What to watch for in Q2 US bank earnings
Banks enjoyed a good Q1 earnings season, but this time around the picture is more mixed. On a technical view too, the rally in bank shares is facing its most severe challenge so far this year.
US banks are set to report earnings in just under a week, taking their traditional place at the front of the parade of corporate numbers known as ‘earnings season’.
This time there will be several factors to watch out for, as investors attempt to work out whether the massive rally in bank stocks since the US presidential election has further to go.
Has growth peaked for now?
US growth has come storming back since the pandemic, but as the recovery begins to mature we might well see the recent stellar run in gross domestic product (GDP) figures begin to ease back. In part this is to be expected, but it will perhaps call into question some of the rosy assumptions made about growth and earnings.
The first quarter (Q1) was very good for US banks, which means the quarter-on-quarter comparisons may be quite tough. Plus, with the quiet summer now in full swing, investors might be unwilling to put further funds to work in the sector for the time being.
While earnings growth might slow, dividends and buybacks are likely to rise. Bad loan loss provisions are being reduced, freeing up cash, and most importantly the Federal Reserve (Fed) has released the handcuffs on dividends and buybacks it imposed at the height of the pandemic.
Even if earnings growth is tapering off, the overall trend should see more cash from earnings and more of that going to shareholders’ pockets via dividends, and higher prices through share buybacks.
Will investment banking activity ease off?
After the excitement of 2020, when trading revenues ballooned, things are expected to calm down.

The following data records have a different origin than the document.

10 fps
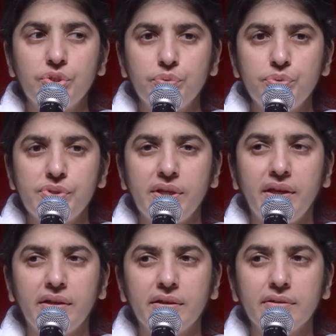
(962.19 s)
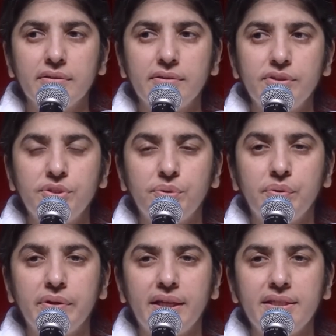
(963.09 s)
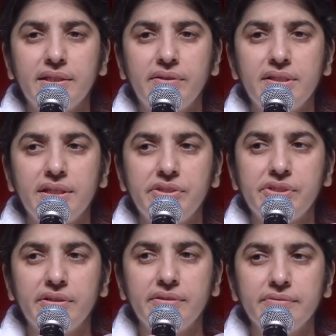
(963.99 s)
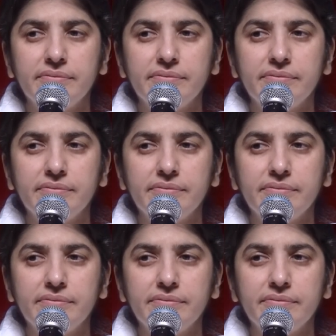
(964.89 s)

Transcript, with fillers: choosing to create irritation.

Markets have been relatively quiet, and the VIX continues its decline overall.
Indices have also been calm, with the S&P 500 yet to see a decline of much more than 5% in 2021. At least deal-making revenues will compensate to a degree, as companies look to go back to mergers and acquisitions (M&A) now that the future is more predictable.
What to expect from earnings – technical analysis
JPMorgan’s shares have eased back from the highs seen in June.
The bounce from mid-June has resulted in a lower high, for the time being, just below the 50-day simple moving average (SMA). Fresh declines may well bring the support zone around $146 into view.
The Goldman Sachs shares fell below the rising channel that had formed over the past three months, and continued their decline towards $344.
A bounce created a lower high that also met the lower bound of the previous channel, reinforcing the near-term bearish view. With daily stochastics rolling over it seems the sellers remain in control and a move back to $344 seems likely.
As one of the less impressive performers in price terms this year, it is perhaps not surprising that Citigroup is coming under heavy pressure.
The stock price is now back below the January highs, as it retraces all the gains made since the beginning of the year. The late-June lower high and the likelihood of a fresh lower low seals the bearish view for the time being.
Bank of America
After a lower high at $42.00, the Bank of America shares have headed back to the June low around $38.00, with the April low at $37.24 now coming into view.
A rebound would need to move back above $42.00 to reverse the short-term bearish outlook, and for the time being the uptrend is coming under severe pressure.